By stacking these small, simple passes, the artist creates a highly detailed portrait without needing a single, impossible brush stroke that does everything at once.
RVQ does the exact same thing with audio. The first layer captures the coarsest vocal sounds, the second layer captures the remaining structural details, and subsequent layers refine the subtle textures and background noise. The final representation for a single audio snippet is simply a short list of coordinates pointing to these smaller dictionaries. This approach allows the model to capture complex audio tokens with high precision while keeping the software footprint light.
Reconciling Semantic and Acoustic Tokens
Audio signals contain two distinct layers of information. There is linguistic meaning (what words were said), and there is acoustic style (how the words were said, the speaker's voice, and the background noise).
Semantic Tokens: These capture phonetic structures and linguistic data, but they lack the fine details needed to reconstruct high-fidelity audio.
Acoustic Tokens: These are produced by the neural audio codec's quantizers. They excel at capturing rich textures, pitches, and environmental sounds.
To achieve fluid, natural conversations, modern systems combine these streams. Some architectures model parallel streams of tokens, allowing the transformer to process semantic information alongside style parameters. For example, the model can predict text tokens as a prefix to the acoustic codec tokens. This "inner monologue" layout guides the acoustic generation, ensuring high linguistic accuracy while preserving immediate voice generation.

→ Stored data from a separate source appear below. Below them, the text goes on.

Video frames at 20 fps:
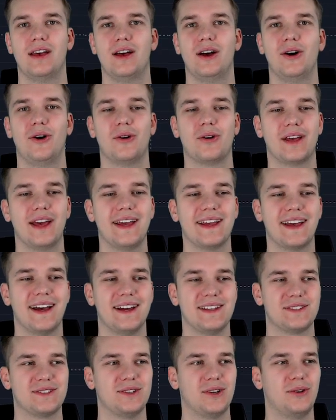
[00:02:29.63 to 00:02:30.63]
Okay
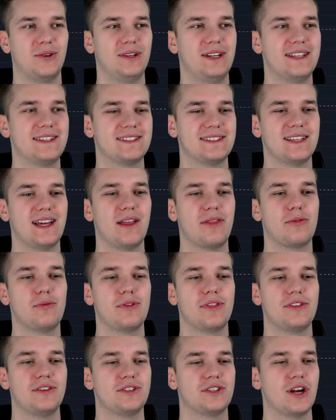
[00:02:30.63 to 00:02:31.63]
guys, so let's start
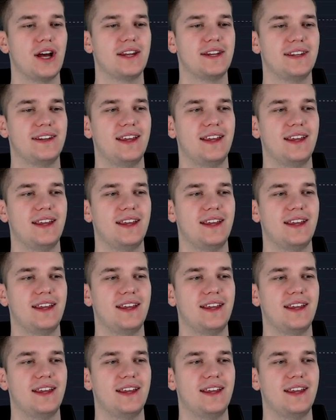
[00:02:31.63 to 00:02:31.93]
with the chartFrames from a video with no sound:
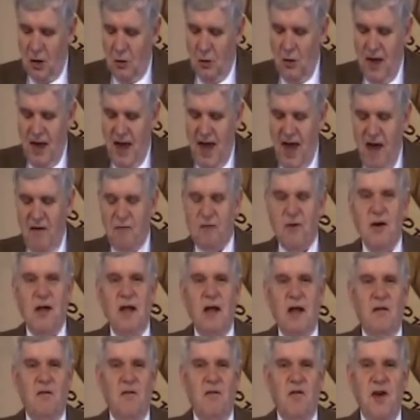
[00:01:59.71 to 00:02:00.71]
we have to
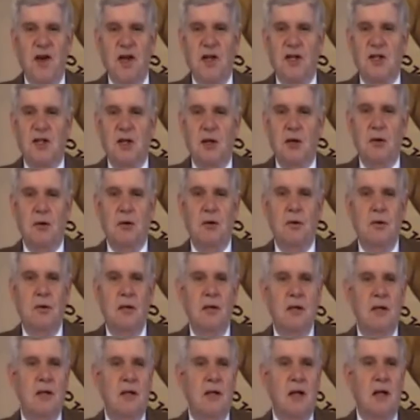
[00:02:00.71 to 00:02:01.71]
get physical
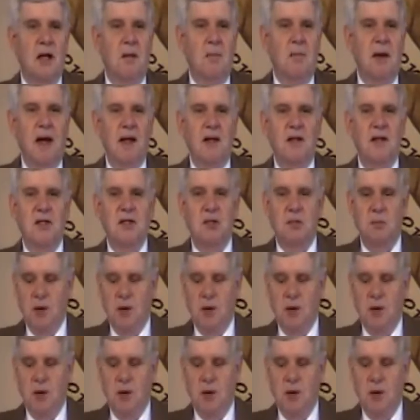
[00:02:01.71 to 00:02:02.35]
about the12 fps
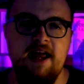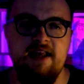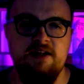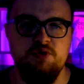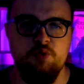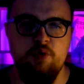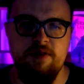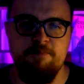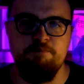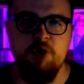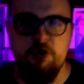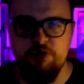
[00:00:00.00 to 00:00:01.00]
end
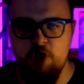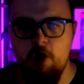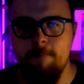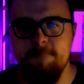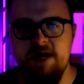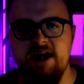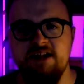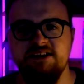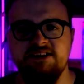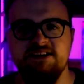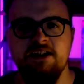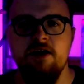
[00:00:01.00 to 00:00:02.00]
with both
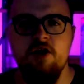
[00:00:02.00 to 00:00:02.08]
combatants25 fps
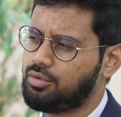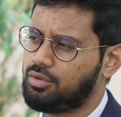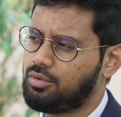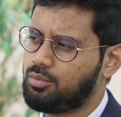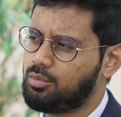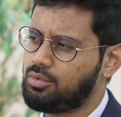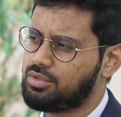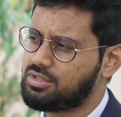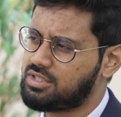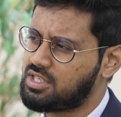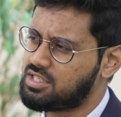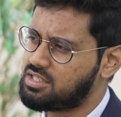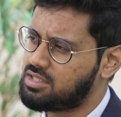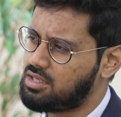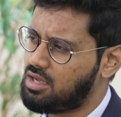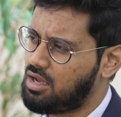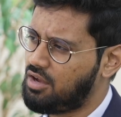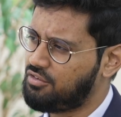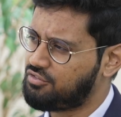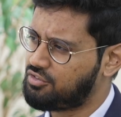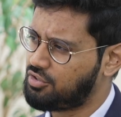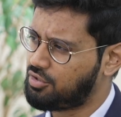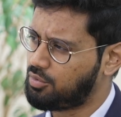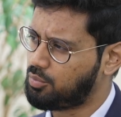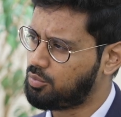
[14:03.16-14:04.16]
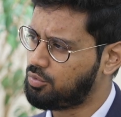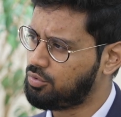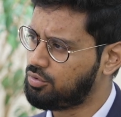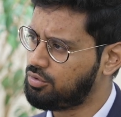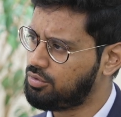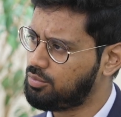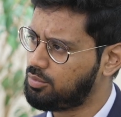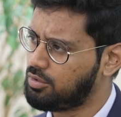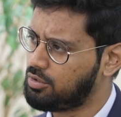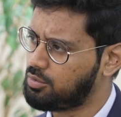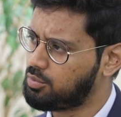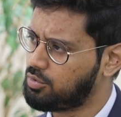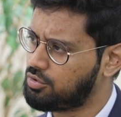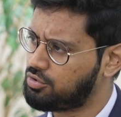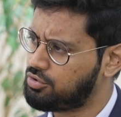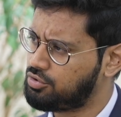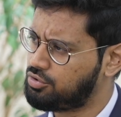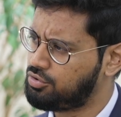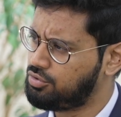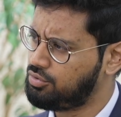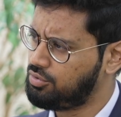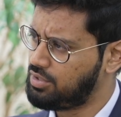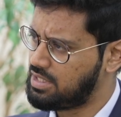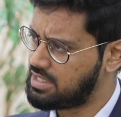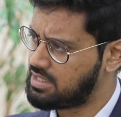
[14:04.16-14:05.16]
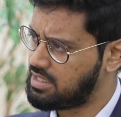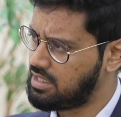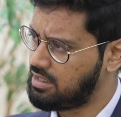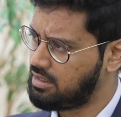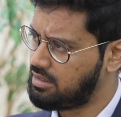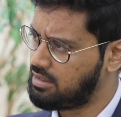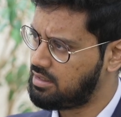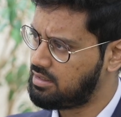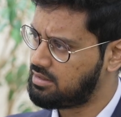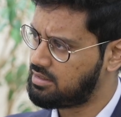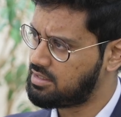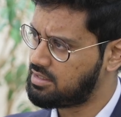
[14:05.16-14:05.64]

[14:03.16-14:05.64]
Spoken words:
was this after the war, World War II? Is this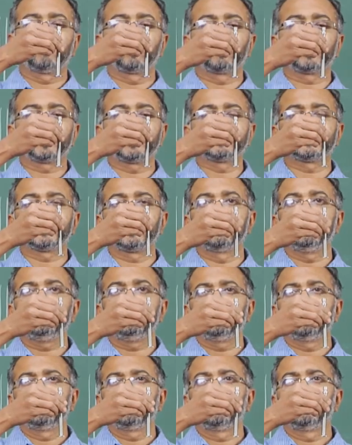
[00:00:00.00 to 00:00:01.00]
rotation,
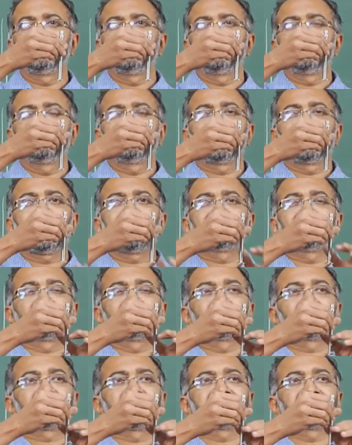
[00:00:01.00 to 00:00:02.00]
and the
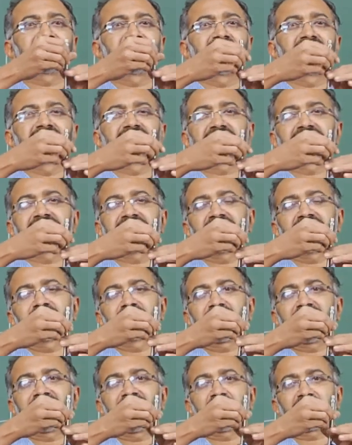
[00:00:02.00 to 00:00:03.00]
rotation is achieved
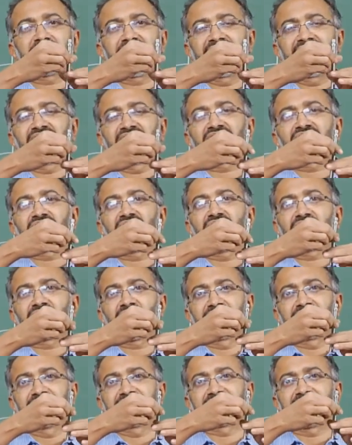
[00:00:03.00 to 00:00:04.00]
by applying a torque
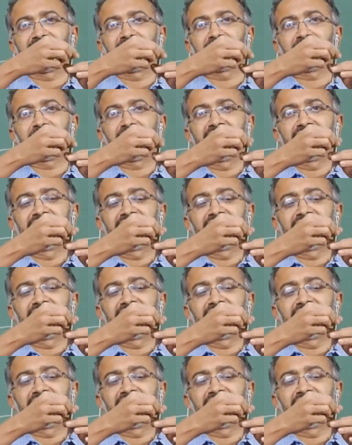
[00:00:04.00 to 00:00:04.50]
on the sample,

Full-Duplex Spoken Dialogue
Because audio is processed directly as tokens, models can support full-duplex communication. A multi-stream architecture can process the user's incoming audio tokens and the model's outgoing audio tokens in parallel.
This multi-stream layout enables natural conversational behaviors:
Interruptions: The model can immediately detect when a user starts speaking over its output and stop generating its own tokens.
Background Processing: The transformer can analyze non-linguistic cues, like laughter or deep breaths, without waiting for a text transcript.
Near-Zero Latency: Eliminating the text transition layers allows the system to achieve an interactive loop latency of under 200ms, matching natural human conversational tempos.
By ditching the middleman and treating sound exactly like words, voice AI turns into a single, fluid guessing game. The result? A conversational loop that feels as fast and natural as talking to a real person.